1 unstable release

0.1.0	Mar 28, 2024

#1189 in Text processing

MIT license

31KB
707 lines

sttx

Utility belt for transforming speech-to-text data. Pronounced "sticks".

Use cases

Working with `whisper.cpp` output

whisper.cpp is a fantastic piece of software offering state-of-the-art speech-to-text capability. It is a fairly low-level program, and its output is not fully configurable. Given an audio file as input, it can produce text in CSV, SRT, or plain text formats, including timestamps.

The resolution of the data it gives you is controllable via the max length flag (-ml). Note that the unit of length is tokens unless the split on word flag (-sow) is enabled.

whisper.cpp -i <input> -ml 1 -sow

However, at best this only allows us to constrain the output by accumulating chunks of N words.

sttx stakes its utility on the notion that even with no other additional context, one can transform timestamped STT data into more useful representations.

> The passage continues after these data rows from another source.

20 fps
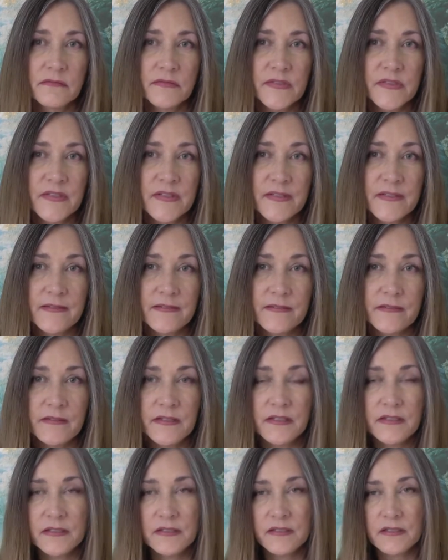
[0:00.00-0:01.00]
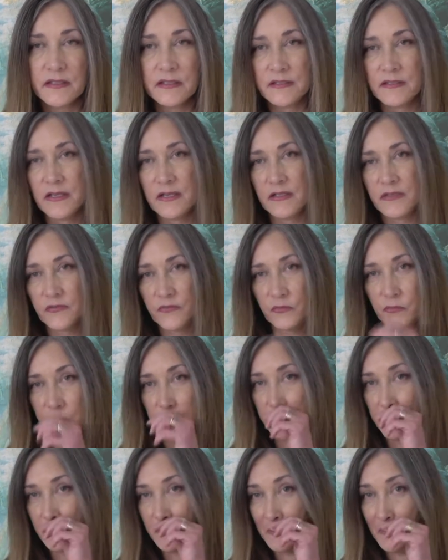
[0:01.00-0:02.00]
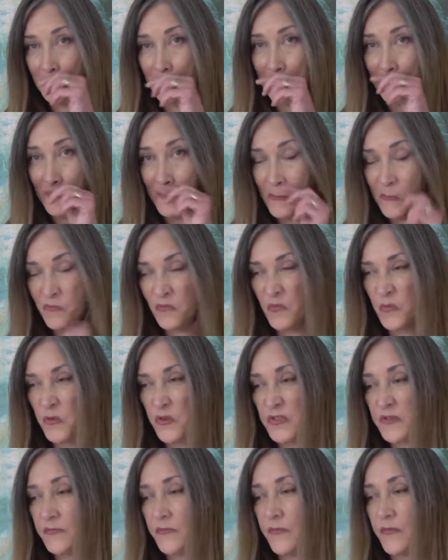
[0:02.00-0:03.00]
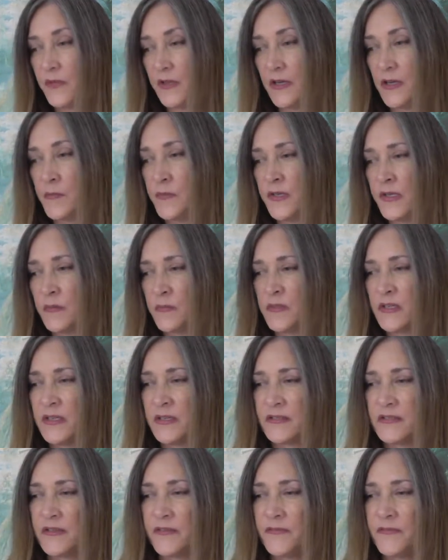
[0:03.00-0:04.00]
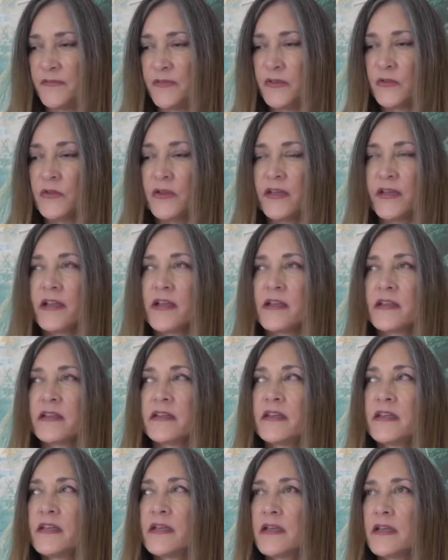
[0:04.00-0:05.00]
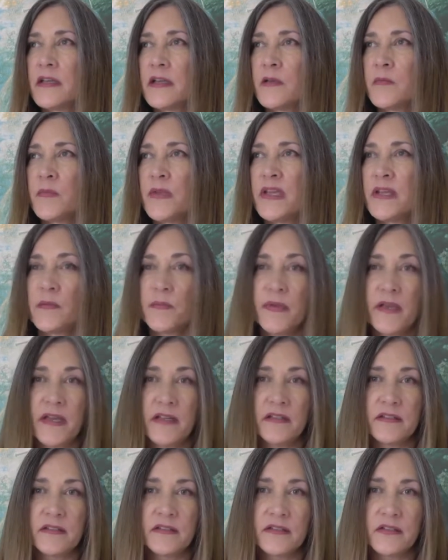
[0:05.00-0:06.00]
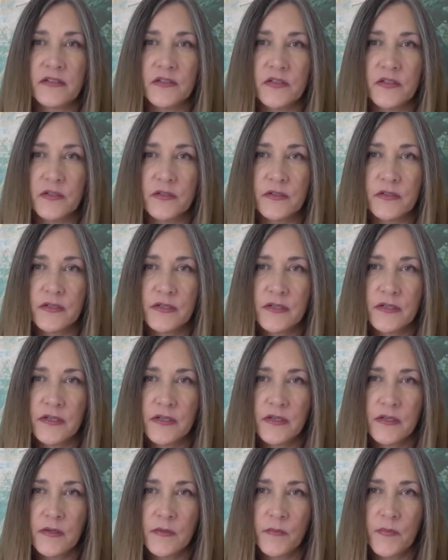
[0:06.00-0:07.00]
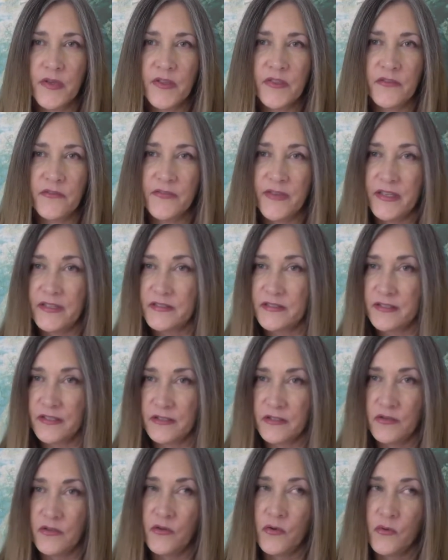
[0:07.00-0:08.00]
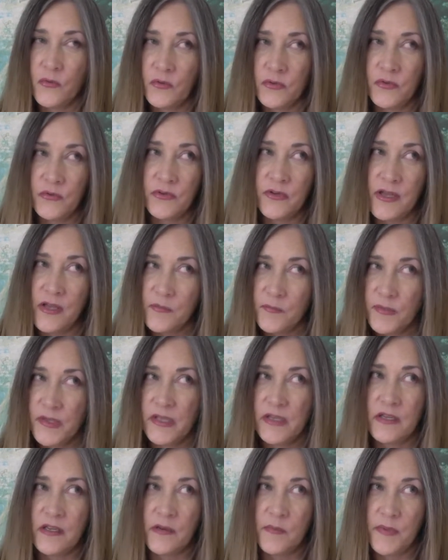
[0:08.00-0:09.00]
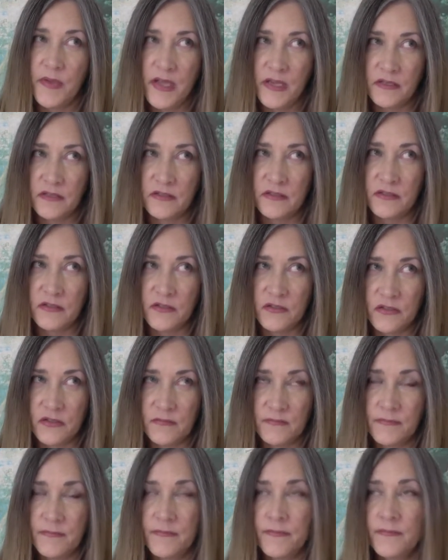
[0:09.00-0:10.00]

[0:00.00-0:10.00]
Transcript: See, this is a stage of grief that I'm in because I feel like I made a bad decision. But the vet said, no, you're not making a bad decision.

At its core, it offers stackable strategies for reducing a sequence of timestamped speech events to a single event, taking advantage of the fact that these events (start/end timestamps and text content) are a semigroup (e.g. something that can be added to itself).

The strategies include:

--sentences: Until the next sentence ending
--lasting: Concatenating until a certain duration has been reached
--max-silence: Until the summed total duration of the gaps in events exceeds the given amount
--by-gap: Until the gap between this event and the next one exceeds the given amount
--min-word-count: Until the total word count of the result exceeds the given figure
--chunk-size: The next N events

For example, if you have a sequence of events like this:

start,end,text
0,1000, Hel
1000,1100,lo
1100,2000, world
2000,2000,!
2500,3000, How
3100,3500, are
4100,5000, you
5000,5000,?
6300,6700, I'm
6800,7200, fine
7200,7200,","
7300,7500, thanks
7500,7500,!

By default, sttx combines events without leading whitespace to the previous event. So with no arguments, the expected output would be:

start,end,text
0,1100, Hello
1100,2000, world!
2500,3000, How
3100,3500, are
4100,5000, you?
6300,6700, I'm
6800,7200," fine,"
7300,7500, thanks!

With the --sentences flag, the output would be:

start,end,text
0,2000, Hello world!
2500,5000, How are you?
6300,7500," I'm fine, thanks!"

And --sentences --chunk-size 2 gives you:

start,end,text
0,5000, Hello world! How are you?
6300,7500," I'm fine, thanks!"

Other output formats are supported:

--format json:

[
  {
    "start": 0,
    "end": 5000,
    "text": " Hello world! How are you?"
  },
  {
    "start": 6300,
    "end": 7500,
    "text": " I'm fine, thanks!"
  }
]

--format srt:

1
00:00:00,000 --> 00:00:05,000
Hello world! How are you?

2
00:00:06,300 --> 00:00:07,500
I'm fine, thanks!

Usage

Usage: sttx transform [OPTIONS] <SOURCE>

Arguments:
  <SOURCE>


Options:
  -i, --input-format <input-format>
          [default: csv-fix]

          Possible values:
          - csv-fix: same as csv, plus whisper.cpp formatting fix
          - csv
          - json

  -f, --format <FORMAT>
          [default: pretty]
          [possible values: csv, json, srt, pretty]

  -o, --output <SINK>
          The path to which the program should write the output. Use `-` for stdout

          [default: -]

      --max-silence <MAX_SILENCE>
          Concatenates until the accumulated delay between events exceeds the given duration

  -s, --sentences
          Concatenates up to the next sentence ending ('.', '!', or '?')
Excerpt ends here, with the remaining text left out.